神農です。いつもインタビュー時には、これから海外就職したいひとたち、検討しているひとたちに一言メッセージをいただいています。昨日話を伺った方は、こう言いました。「ピンとくるなら、えいやっと海外就職をするのは悪くない。なぜなら、憧れであるうちはずっと憧れであるし、それ以降もやりたい思いで悶々とする。憧れは早く日常にしてしまったほうがよい」と。

これ、とても興味深い考え方だなあと思うのです。海外を巡る生活や、海外で暮らすこと、英語を使って働くことは憧れなんですよね、多くの人にとって。しかし、憧れが憧れであるうちは、憧れでしかないし、そのせいで目の前の現実に集中できない、と。だったらはやく憧れを実行して、現実にしてしまえ、現実が人生だ、と。

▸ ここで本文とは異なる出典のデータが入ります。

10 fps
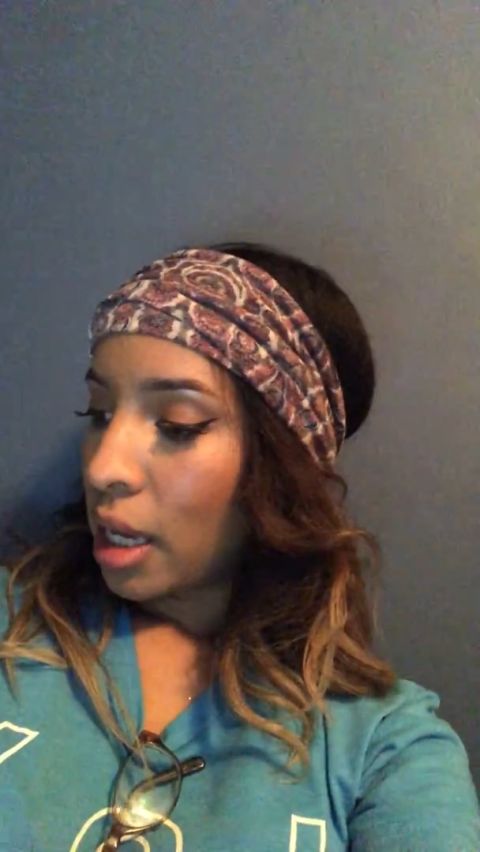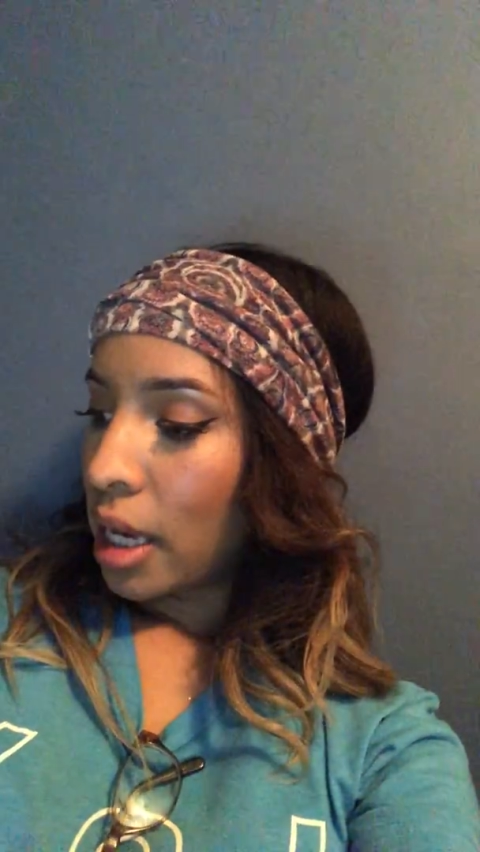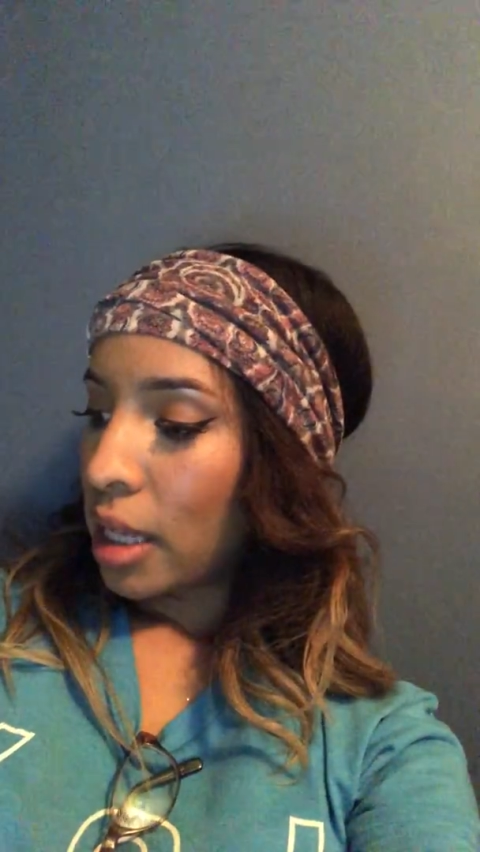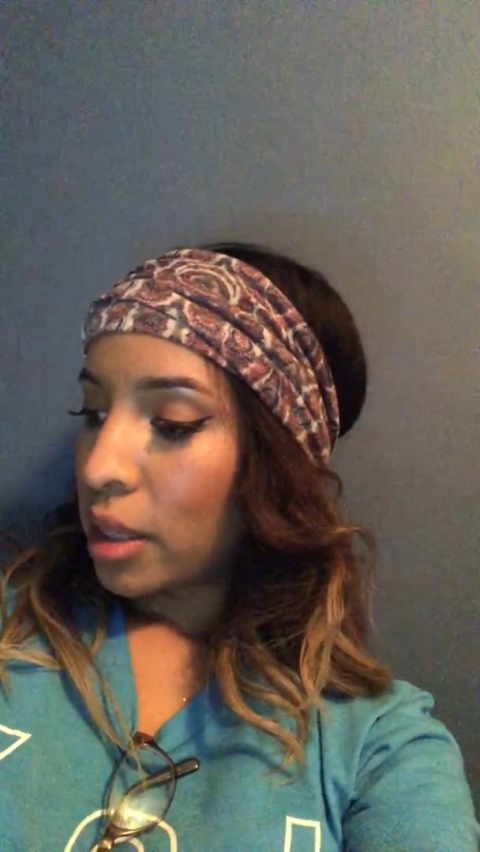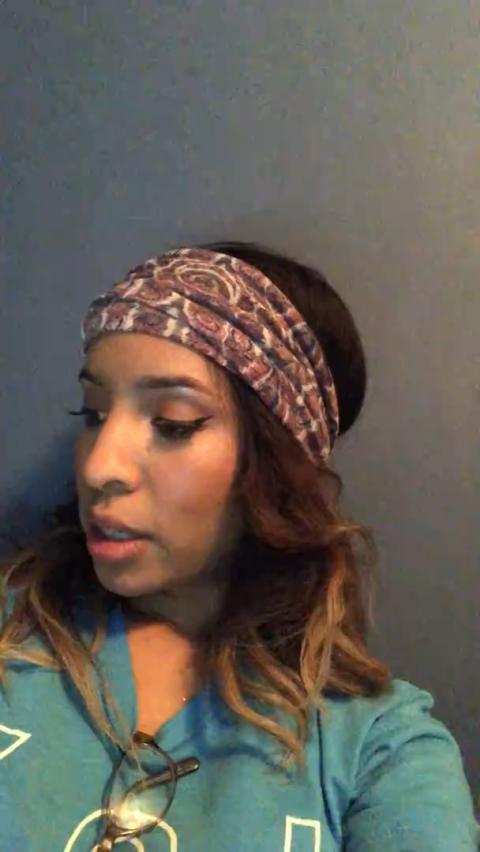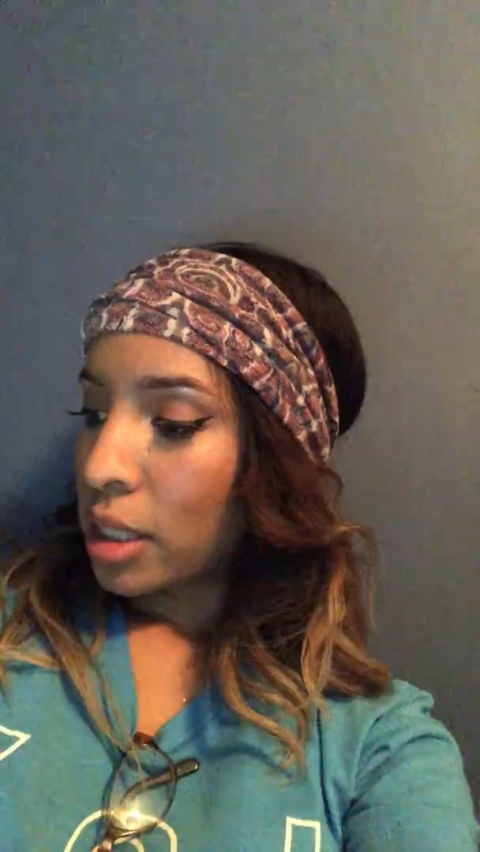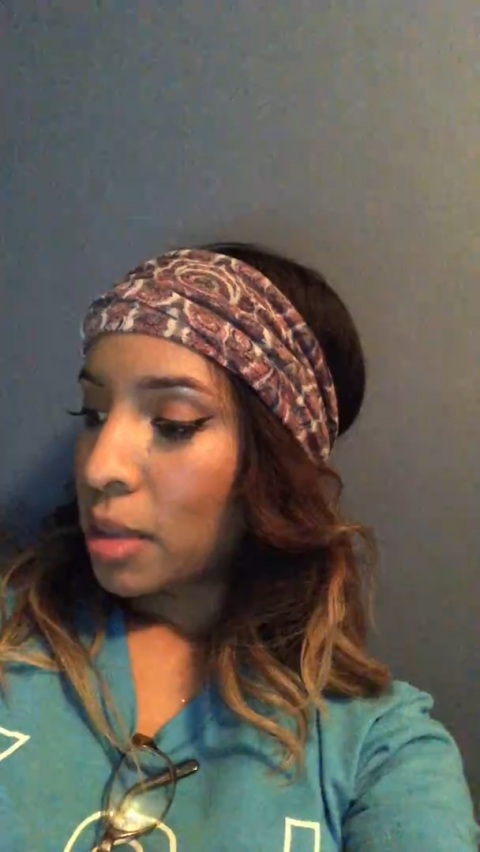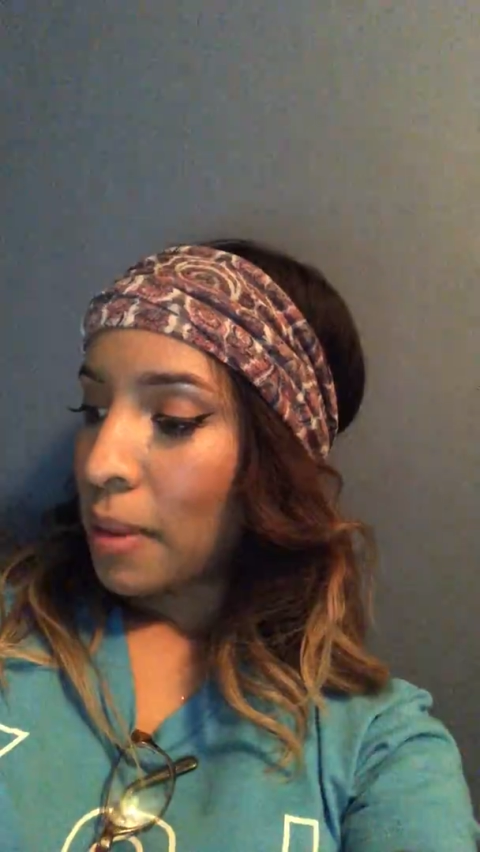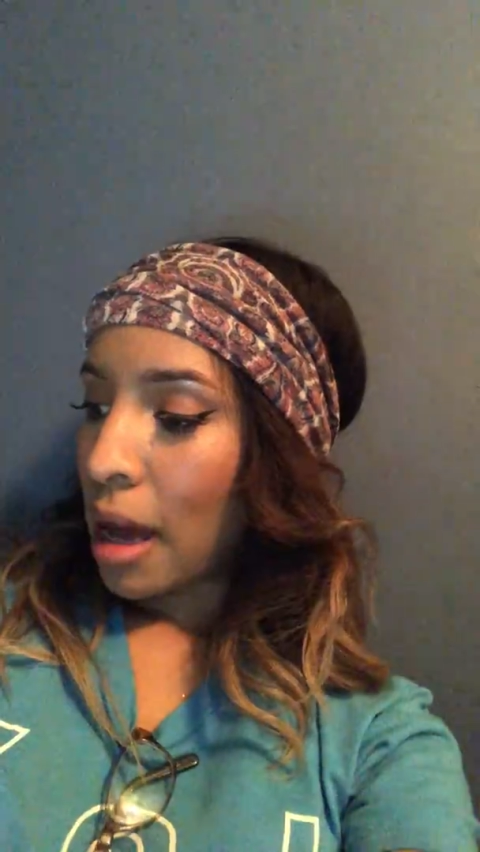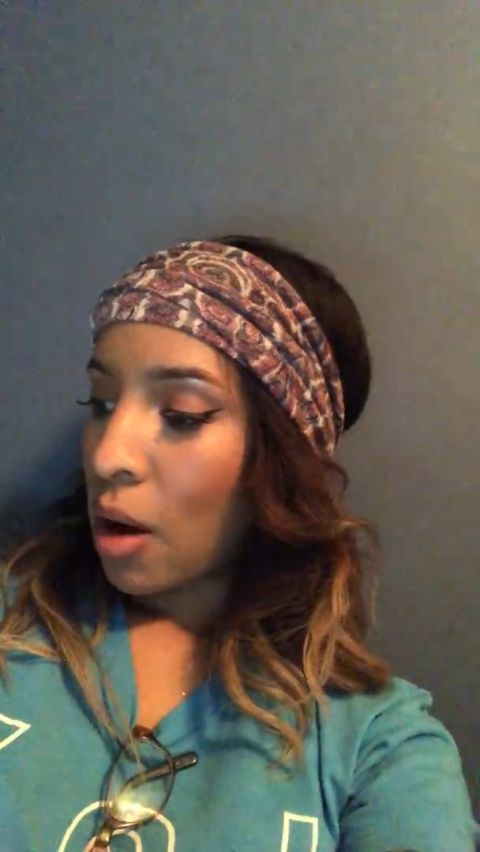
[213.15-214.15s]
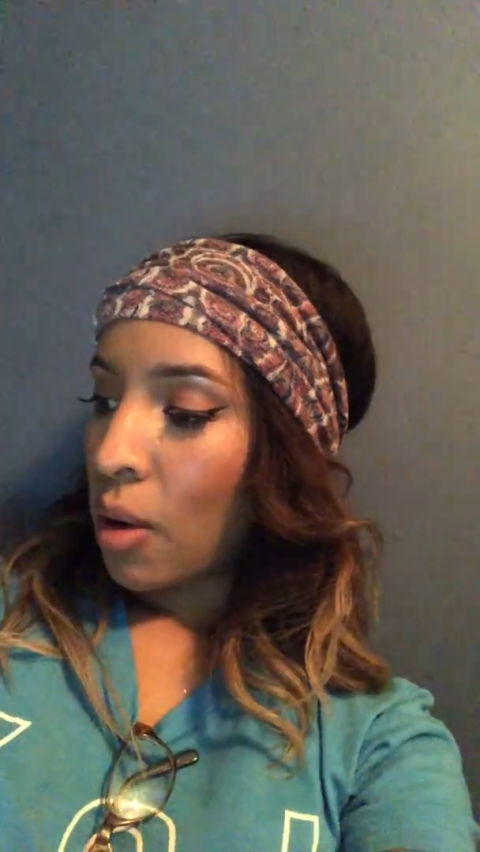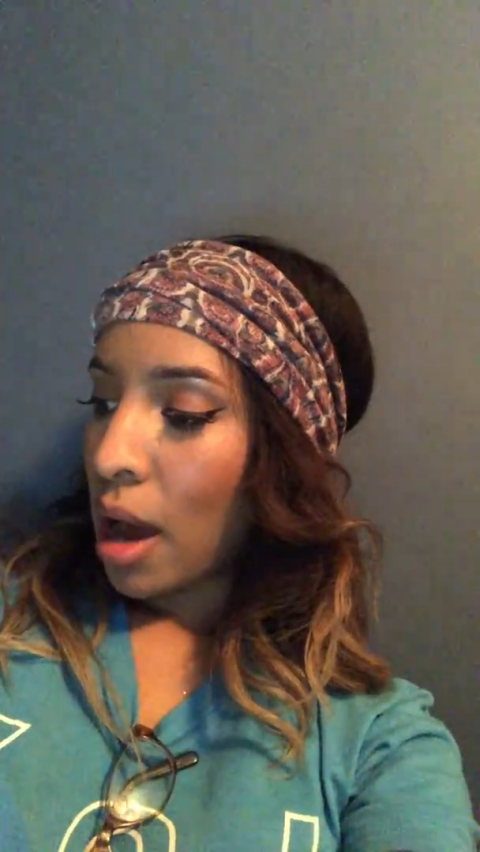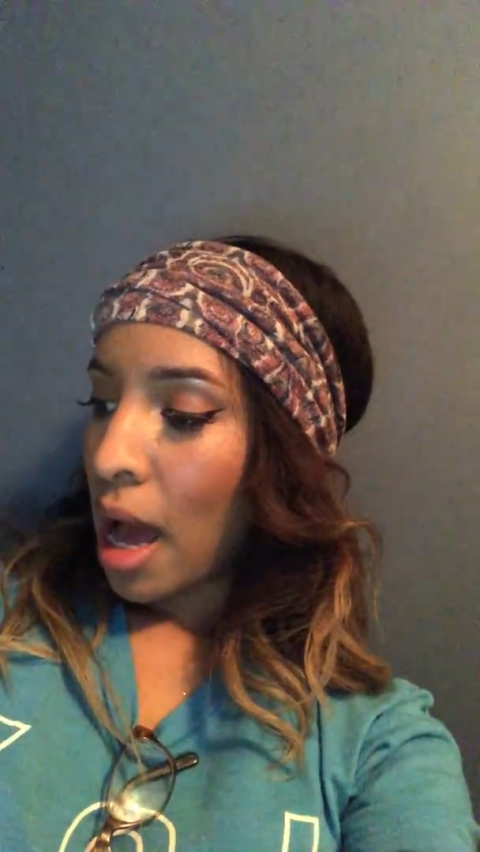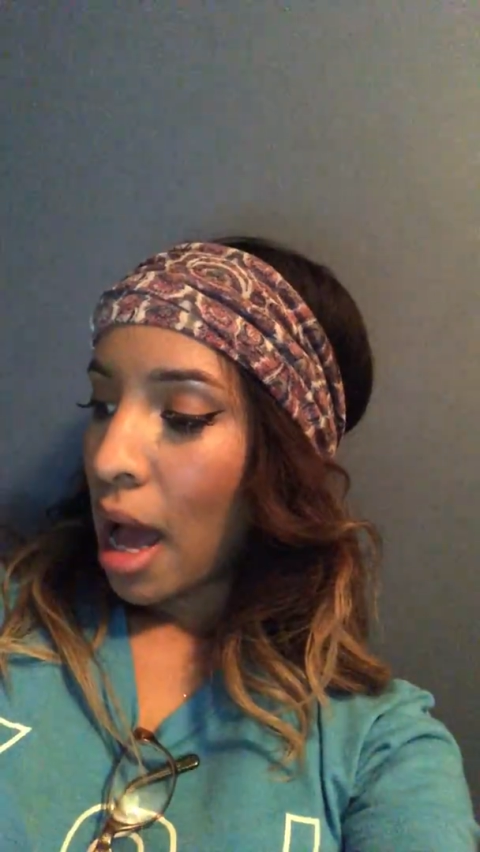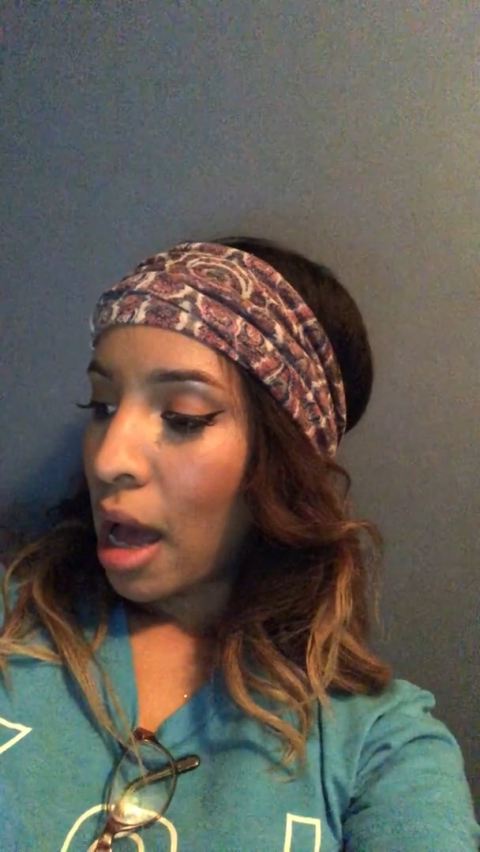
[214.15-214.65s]
I learned about
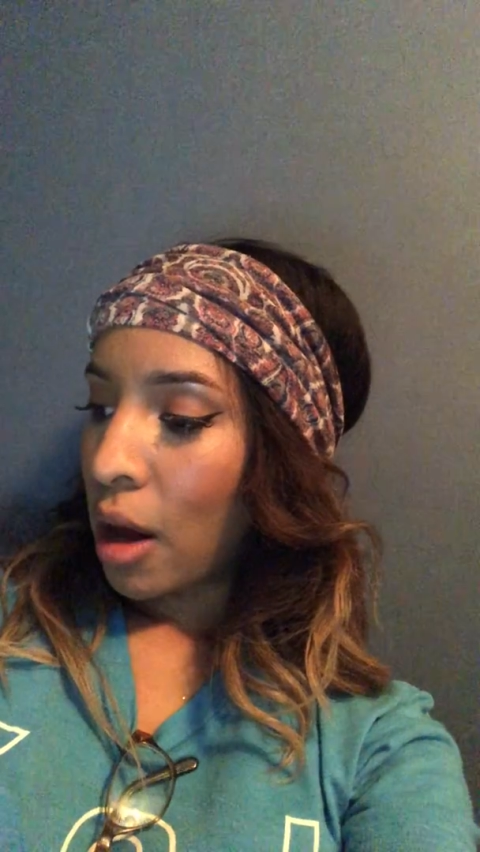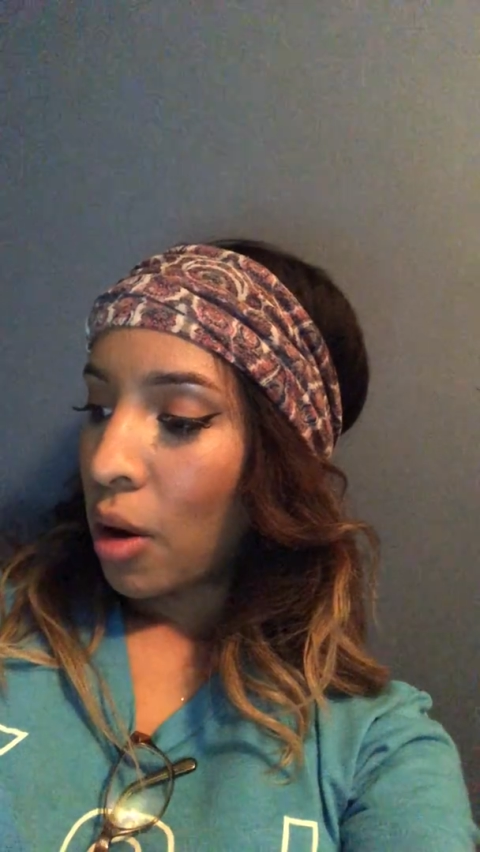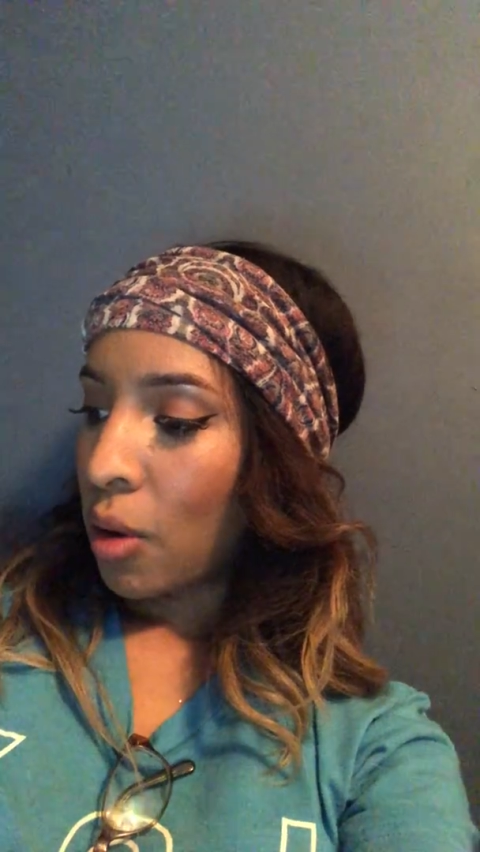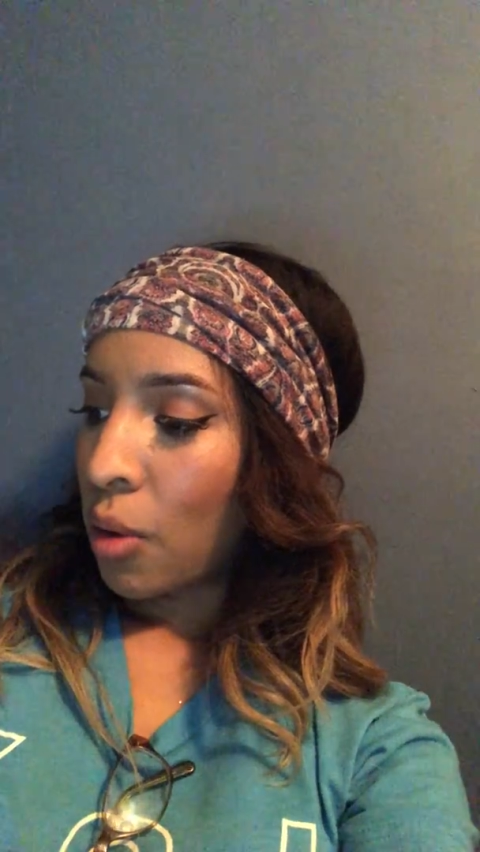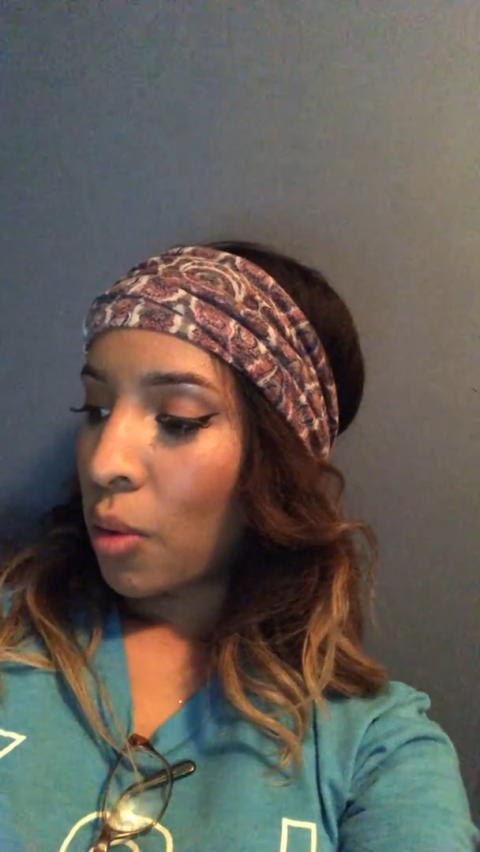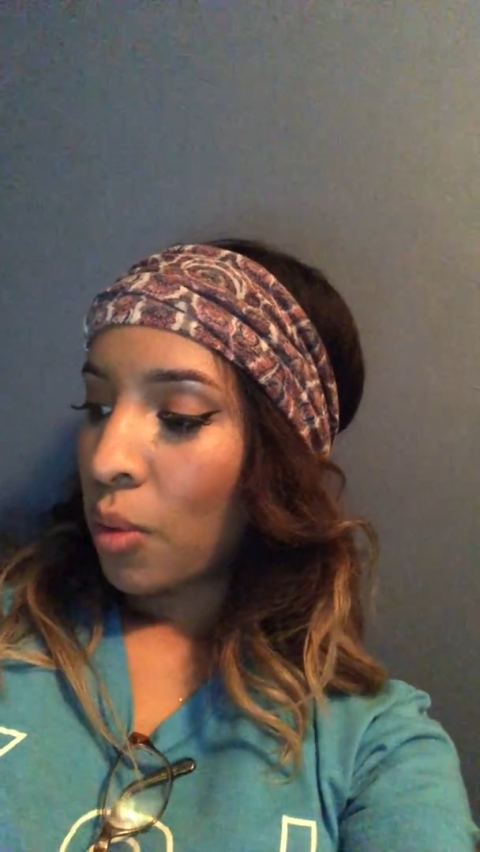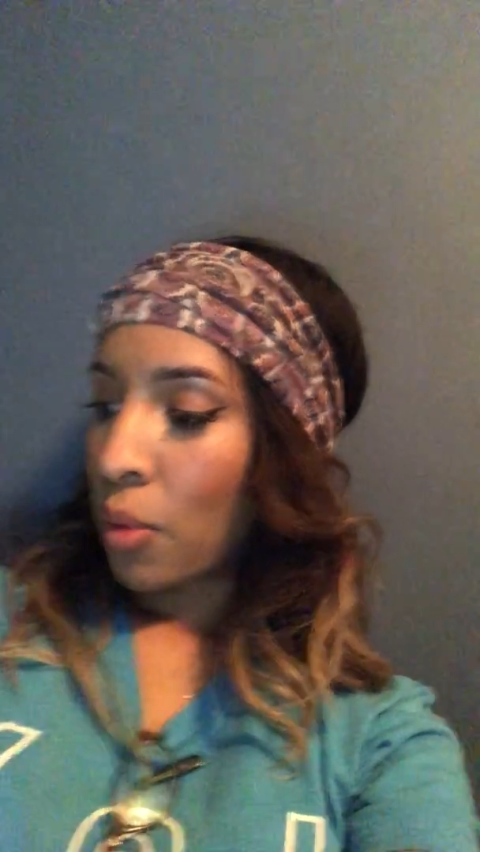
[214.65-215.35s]
how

これは、「憧れをどう人生に組み込むか」という話です。憧れを日常にしてしまえば、その後には必ず仕事や現実と向き合うことになる。それはもしかしたら、不都合かもしれない。しかし、かつての憧れた状況が組み込まれた現実というのは、その時点で「できないこと」が「できるようになる」過程でもあり、「憧れていたこと」が現実に存在する状況。

たまに海外就職という非日常を体験したら、それで満足してしまってすぐに日本に帰ってしまう、というような人もいらっしゃいます。客観的に見て、それはおそらく恋に恋している状態だったんでしょうね。憧れに憧れている、憧れている自分に酔っていた。

憧れと現実に折り合いを付けること。憧れと現実、日常と非日常は本来相反する、対立する関係なのかもしれません。しかし、海外就職は「海外で暮らす、働く」「英語で仕事をする」ということと、「仕事をしてキャリアを積む」ことに折り合いをつける手段なのだろうなと感じました。

インタビューを受けていただいた方は、「国籍関係ない、広い視野を持てる人になりたいという憧れがあって、それは海外就職ですこしは日常にできた。それに職務経験も積んでいるので同時に、キャリアにもなっている」とおっしゃっていました。大事なのは、「憧れと現実は折り合いがつく、ということを知る」ということなのでしょう。

憧れの海外の風景も、日常になれば取るに足らないものなのかもしれないけど、そうなってはじめて憧れは人生に組み込まれる。とても重要な気付きでした。毎日気付きがあって、勉強になる。